Chafe against the United Kingdom of Great Britain and Northern Ireland by all means, imagine a different, more glorious future all you want but at the very least – and it should not be a large thing to ask – recall, just for a second, that your opponents are not motivated by a willingness to sacrifice Scotland or do her down or oppress her or lead her to some kind of dystopian future.

Deep down most Yes voters know this.

Deep down they know that if Scotland is a half-decent place to live today it will remain a half-decent country on Friday even if Scots vote No.

If it is large and smart and rich enough to be independent it is also – must, in fact – be large and smart and rich enough to remain a part of Britain.

Confidence, in other words, is a two-way street and while there are a hundred, even a thousand, reasons to vote Yes or No it remains the case that many Scots are confident enough in our collective future to vote No.

Don’t let them tell you what to do is all very well and good but it rather depends on whom you mean by Them.

We are not a small people and don’t let them persuade you otherwise.

OK?

2 comments:

  1. Masterstroke by Cameron.

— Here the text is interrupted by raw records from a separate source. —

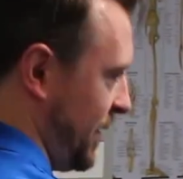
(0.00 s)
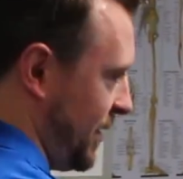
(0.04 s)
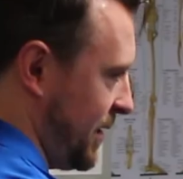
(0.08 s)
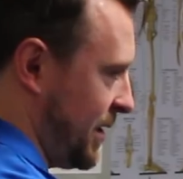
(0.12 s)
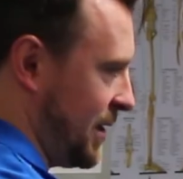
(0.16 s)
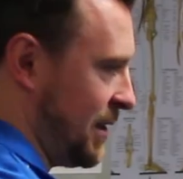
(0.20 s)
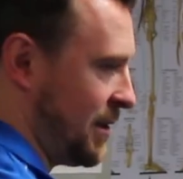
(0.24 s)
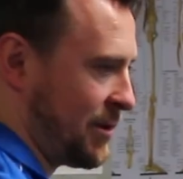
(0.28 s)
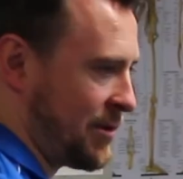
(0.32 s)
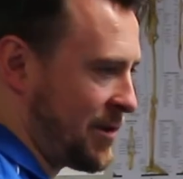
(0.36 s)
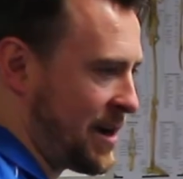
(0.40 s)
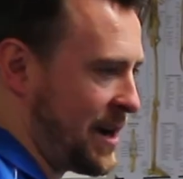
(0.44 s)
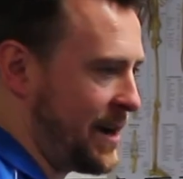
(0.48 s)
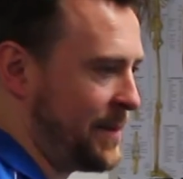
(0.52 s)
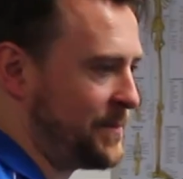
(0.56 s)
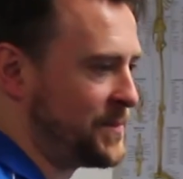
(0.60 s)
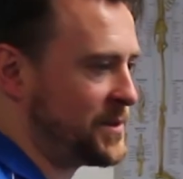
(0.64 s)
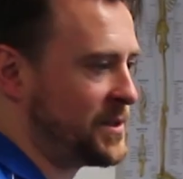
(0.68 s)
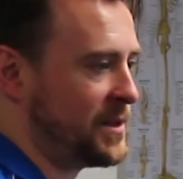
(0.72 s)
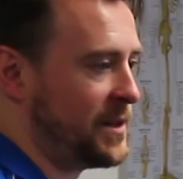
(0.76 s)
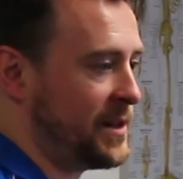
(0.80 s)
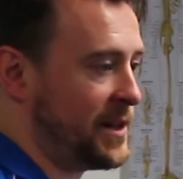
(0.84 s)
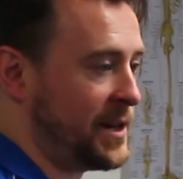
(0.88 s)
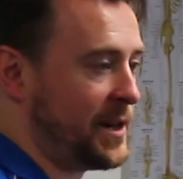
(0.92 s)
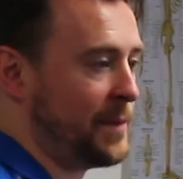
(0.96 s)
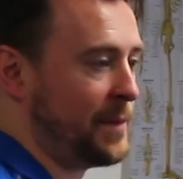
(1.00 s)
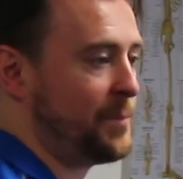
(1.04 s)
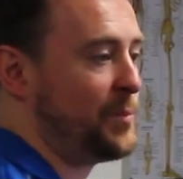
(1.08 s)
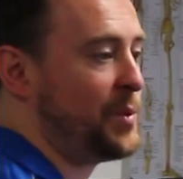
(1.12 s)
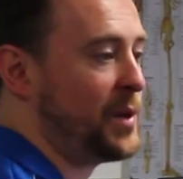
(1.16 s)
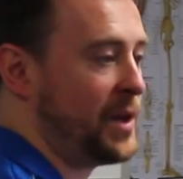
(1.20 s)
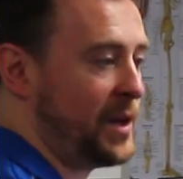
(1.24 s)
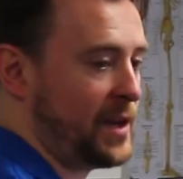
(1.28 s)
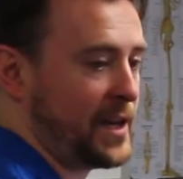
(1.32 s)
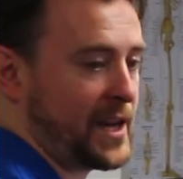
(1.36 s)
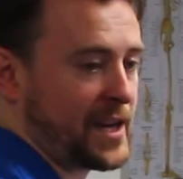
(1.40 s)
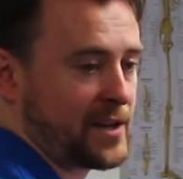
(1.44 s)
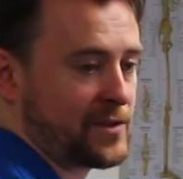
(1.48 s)
kilograms, and then my
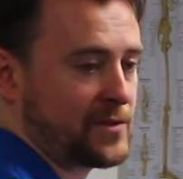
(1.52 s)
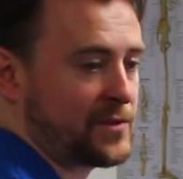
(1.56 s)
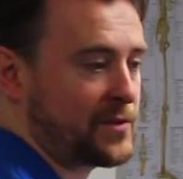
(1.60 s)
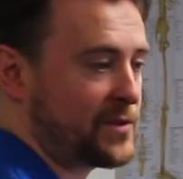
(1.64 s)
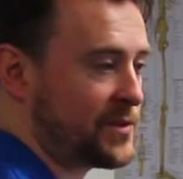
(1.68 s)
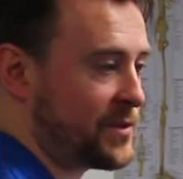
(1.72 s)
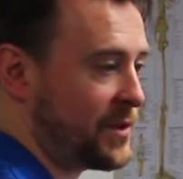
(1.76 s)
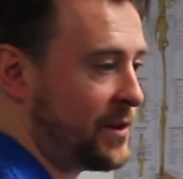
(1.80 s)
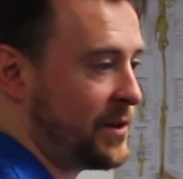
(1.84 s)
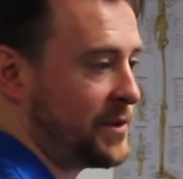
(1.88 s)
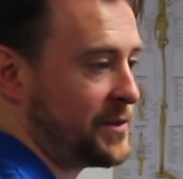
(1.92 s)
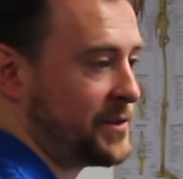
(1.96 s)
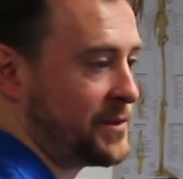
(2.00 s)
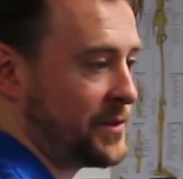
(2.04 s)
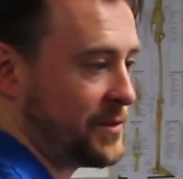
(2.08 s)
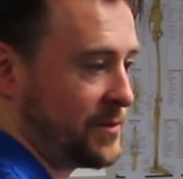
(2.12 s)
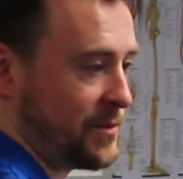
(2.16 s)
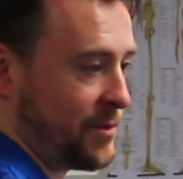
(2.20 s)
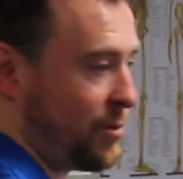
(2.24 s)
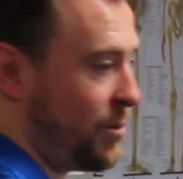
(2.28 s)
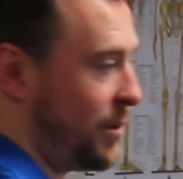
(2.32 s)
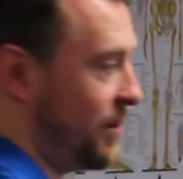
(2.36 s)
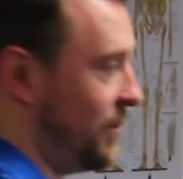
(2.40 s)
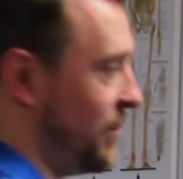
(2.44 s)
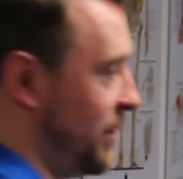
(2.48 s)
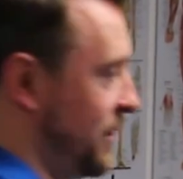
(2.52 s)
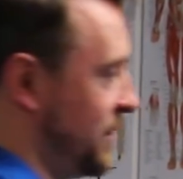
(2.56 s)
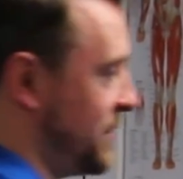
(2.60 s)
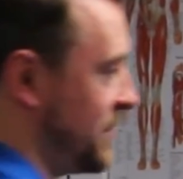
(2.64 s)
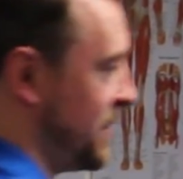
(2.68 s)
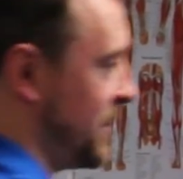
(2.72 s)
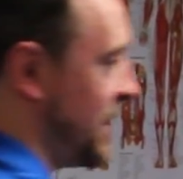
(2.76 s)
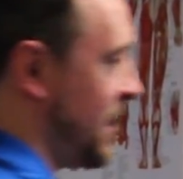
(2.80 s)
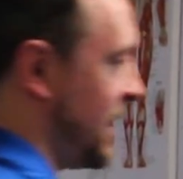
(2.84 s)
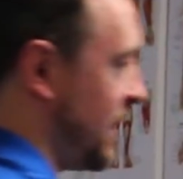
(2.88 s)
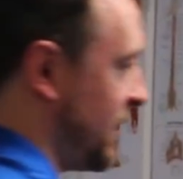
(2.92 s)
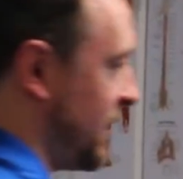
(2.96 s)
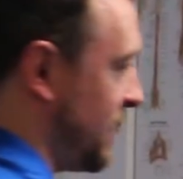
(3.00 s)
peak exercise is equivalent to
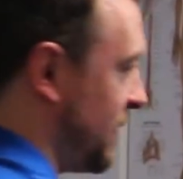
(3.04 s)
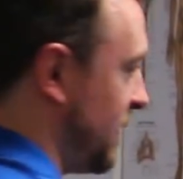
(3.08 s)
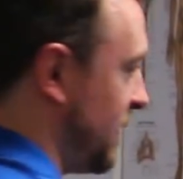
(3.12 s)
that.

The MailOnline headline; ""Now the Scottish have had their say, Cameron poses the ENGLISH question. He says it's time for "English votes for English laws".

    Brilliant. Let's see Labour dare try and oppose this ( despite their naked self interest in preserving thisdemocratic disgrace).

    Gone are the days of Labour using its "Tartan Army" to vote through disgraceful laws that they would never inflict on their own constituents.